Is there the option of simply pulling the latest commit from a git repo on an hourly basis and rebuild if there was a change?

The system.autoUpgrade module with flakes will do that. It won’t make sure your git repo has been updated, though.

Yeah I was specifically asking for that. But perhaps it doesn’t even matter too much, eg it wouldn’t restart services that haven’t change afaict. Perhaps daily will be enough though.

It would, assuming those services don’t have the don’t-restart-on-update attribute set. There are some services you wouldn’t want to insta-update (login managers come to mind), and those have specific exceptions (which can be overridden if you are so inclined). I don’t think kexec for updating to a new kernel version is supported by NixOS yet either.

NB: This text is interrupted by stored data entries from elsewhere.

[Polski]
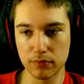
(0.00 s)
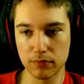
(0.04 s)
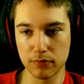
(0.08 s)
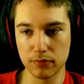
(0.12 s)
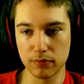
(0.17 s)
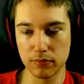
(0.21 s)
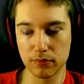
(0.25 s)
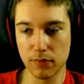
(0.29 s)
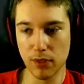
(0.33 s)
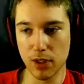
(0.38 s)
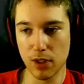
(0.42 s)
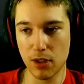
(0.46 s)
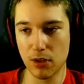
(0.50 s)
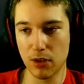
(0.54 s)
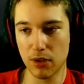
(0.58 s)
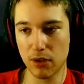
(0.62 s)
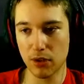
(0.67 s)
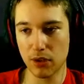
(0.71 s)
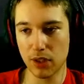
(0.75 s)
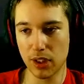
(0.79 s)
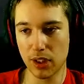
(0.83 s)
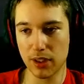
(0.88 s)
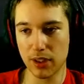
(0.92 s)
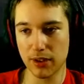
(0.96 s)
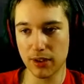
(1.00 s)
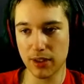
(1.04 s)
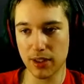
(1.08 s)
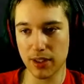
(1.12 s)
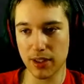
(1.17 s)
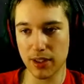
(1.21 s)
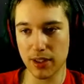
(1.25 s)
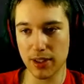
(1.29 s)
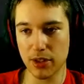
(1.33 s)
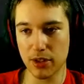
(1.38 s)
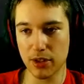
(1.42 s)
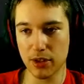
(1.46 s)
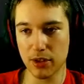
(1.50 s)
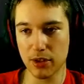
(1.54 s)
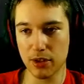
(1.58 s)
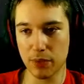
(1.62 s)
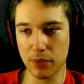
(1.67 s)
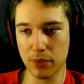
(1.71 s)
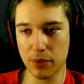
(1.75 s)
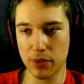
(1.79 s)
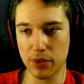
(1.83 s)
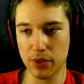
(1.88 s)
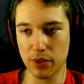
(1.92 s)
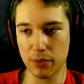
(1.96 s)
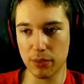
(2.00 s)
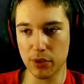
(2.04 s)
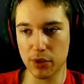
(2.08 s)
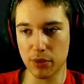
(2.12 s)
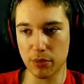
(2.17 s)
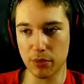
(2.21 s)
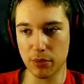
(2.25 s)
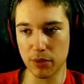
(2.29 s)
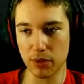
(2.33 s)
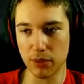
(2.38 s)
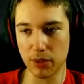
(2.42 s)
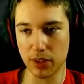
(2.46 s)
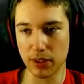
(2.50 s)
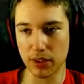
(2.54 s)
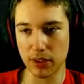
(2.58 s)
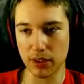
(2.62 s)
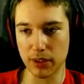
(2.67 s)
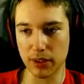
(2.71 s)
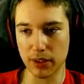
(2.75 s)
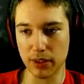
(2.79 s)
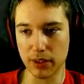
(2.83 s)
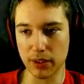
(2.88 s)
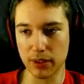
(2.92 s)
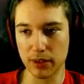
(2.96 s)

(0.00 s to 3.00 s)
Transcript: No, ale teraz idź do podziemi, żeby tą katanę.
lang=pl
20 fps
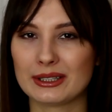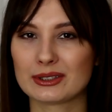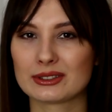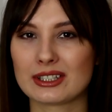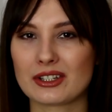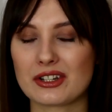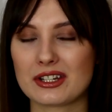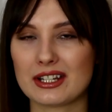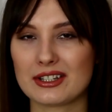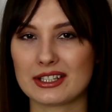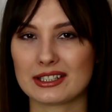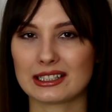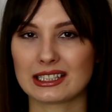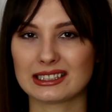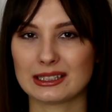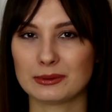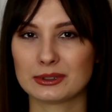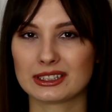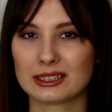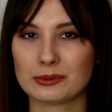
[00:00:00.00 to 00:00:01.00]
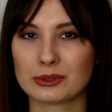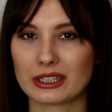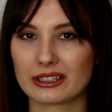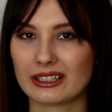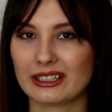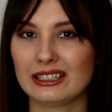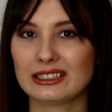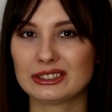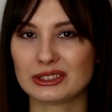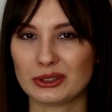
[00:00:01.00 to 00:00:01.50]
To znaczy, ja się zgadzam z tym, że
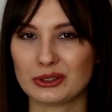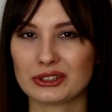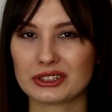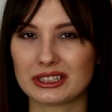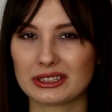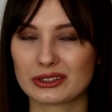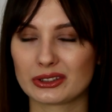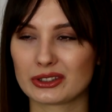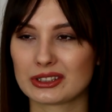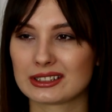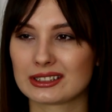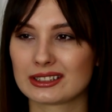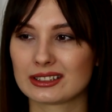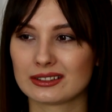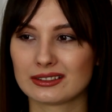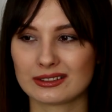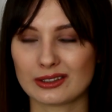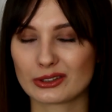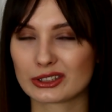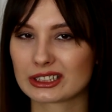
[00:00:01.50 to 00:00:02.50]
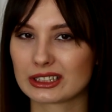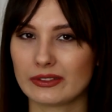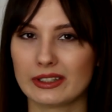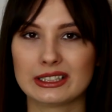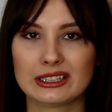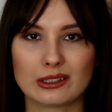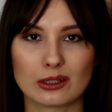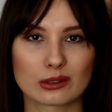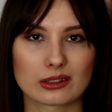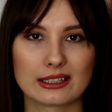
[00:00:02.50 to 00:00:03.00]
te jej książki to jest e,
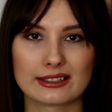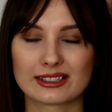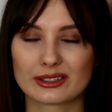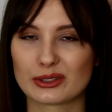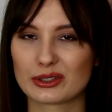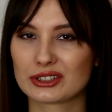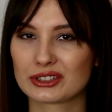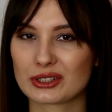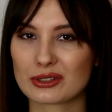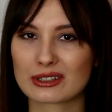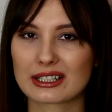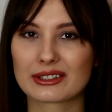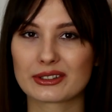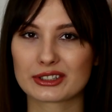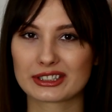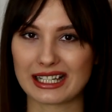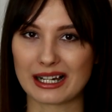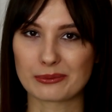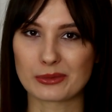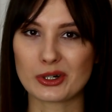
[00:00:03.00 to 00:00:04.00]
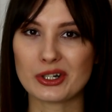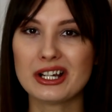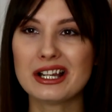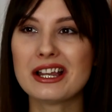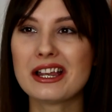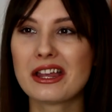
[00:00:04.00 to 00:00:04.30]
odgrzewany kotlet, to jest ciągle to samo.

You can set the reboot settings, which will reboot the system during a specific window if there were updates.

But indeed, I think doing it more frequently than daily is a bit overzealous. I doubt nixpkgs will update most things at that frequency, so you’re not gaining much.

Yeah the automatic updates would just happen to rebuild a web service

So with Nix 2.19 deprecating --update-input and --recreate-lock-file (Release 2.19 (2023-11-17) - Nix Reference Manual) I guess the autoupgrade module will need some work at some point in the future?

3 Likes

I made some comments about how I use this here…

Basically (and as you were asking for) unlike the previous channel-based case, I don’t want the autoUpdate updating its own lock file; I now want it to pull the lock file with the rest of the config.